Repeat exactly the lines that begin at the one containing "[00:43:52.00 to 00:43:53.04]" and end at the final line of the records; include no pictures and nothing else.

___

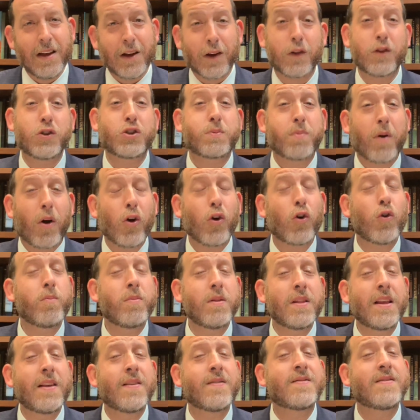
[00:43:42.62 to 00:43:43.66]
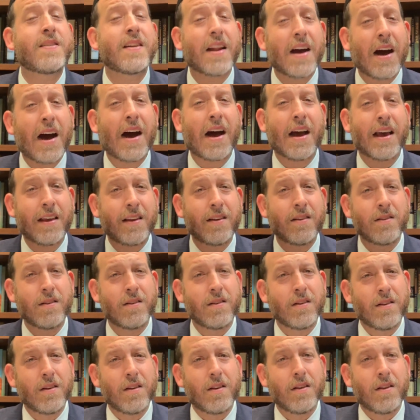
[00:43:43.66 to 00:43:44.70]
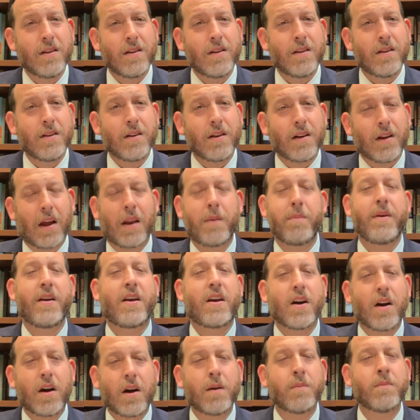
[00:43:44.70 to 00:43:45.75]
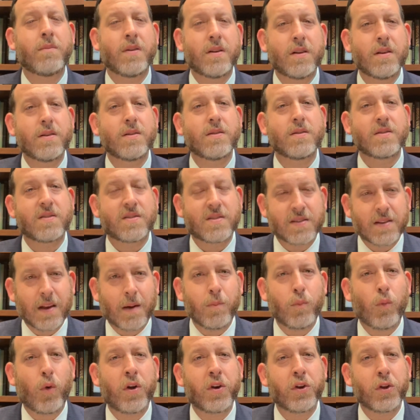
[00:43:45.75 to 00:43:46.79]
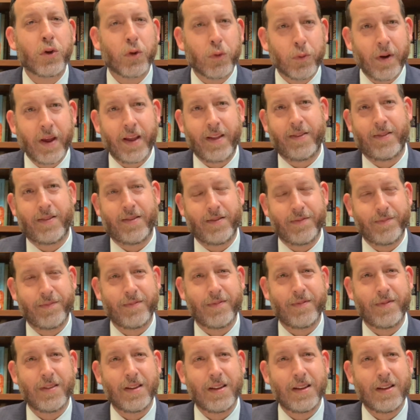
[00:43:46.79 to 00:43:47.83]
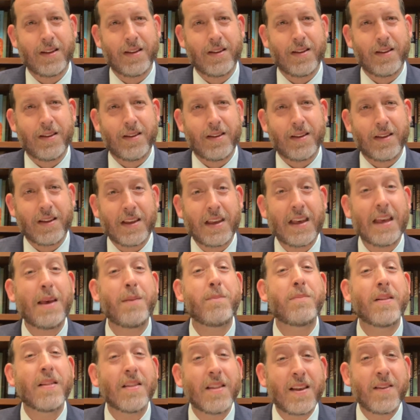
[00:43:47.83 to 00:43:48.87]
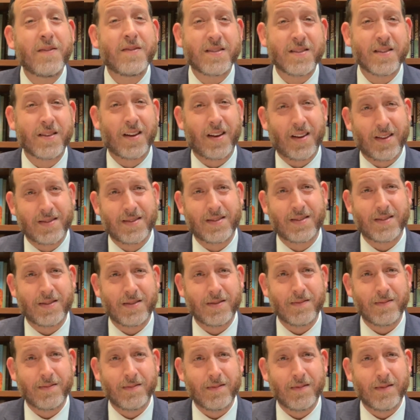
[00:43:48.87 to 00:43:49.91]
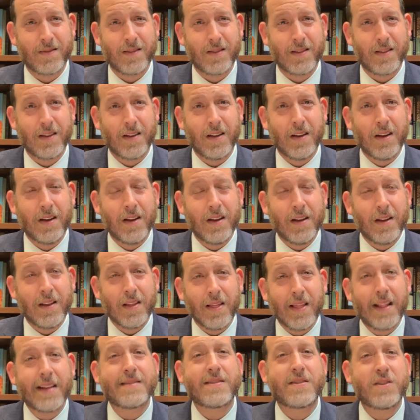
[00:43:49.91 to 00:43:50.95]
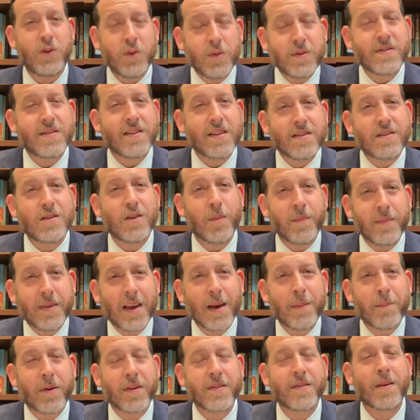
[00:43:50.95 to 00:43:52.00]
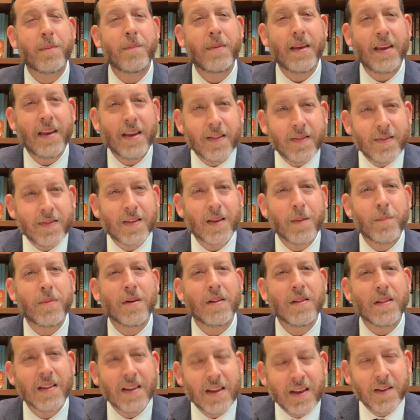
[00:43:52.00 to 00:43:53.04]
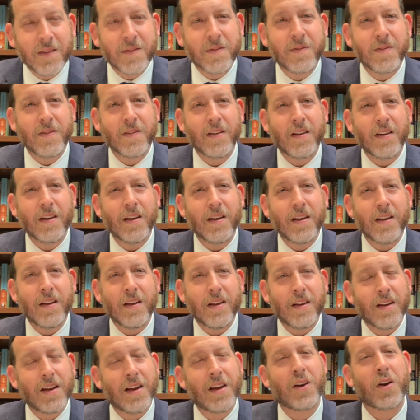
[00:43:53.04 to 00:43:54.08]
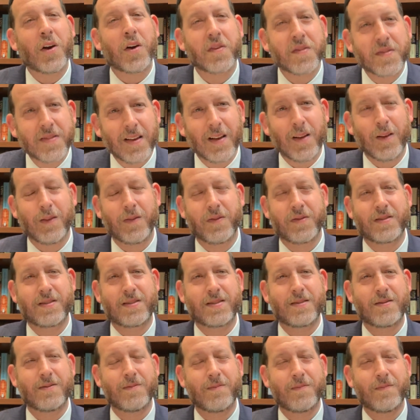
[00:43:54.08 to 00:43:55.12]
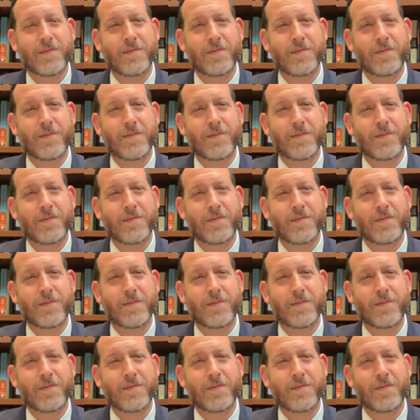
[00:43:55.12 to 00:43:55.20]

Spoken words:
HaKadosh Baruch Hu believes that I can become someone great. He believes in us. Let's use this Yom Kippur to begin to believe in ourselves.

___

**WRITTEN ANSWER**:
[00:43:52.00 to 00:43:53.04]
[00:43:53.04 to 00:43:54.08]
[00:43:54.08 to 00:43:55.12]
[00:43:55.12 to 00:43:55.20]

Spoken words:
HaKadosh Baruch Hu believes that I can become someone great. He believes in us. Let's use this Yom Kippur to begin to believe in ourselves.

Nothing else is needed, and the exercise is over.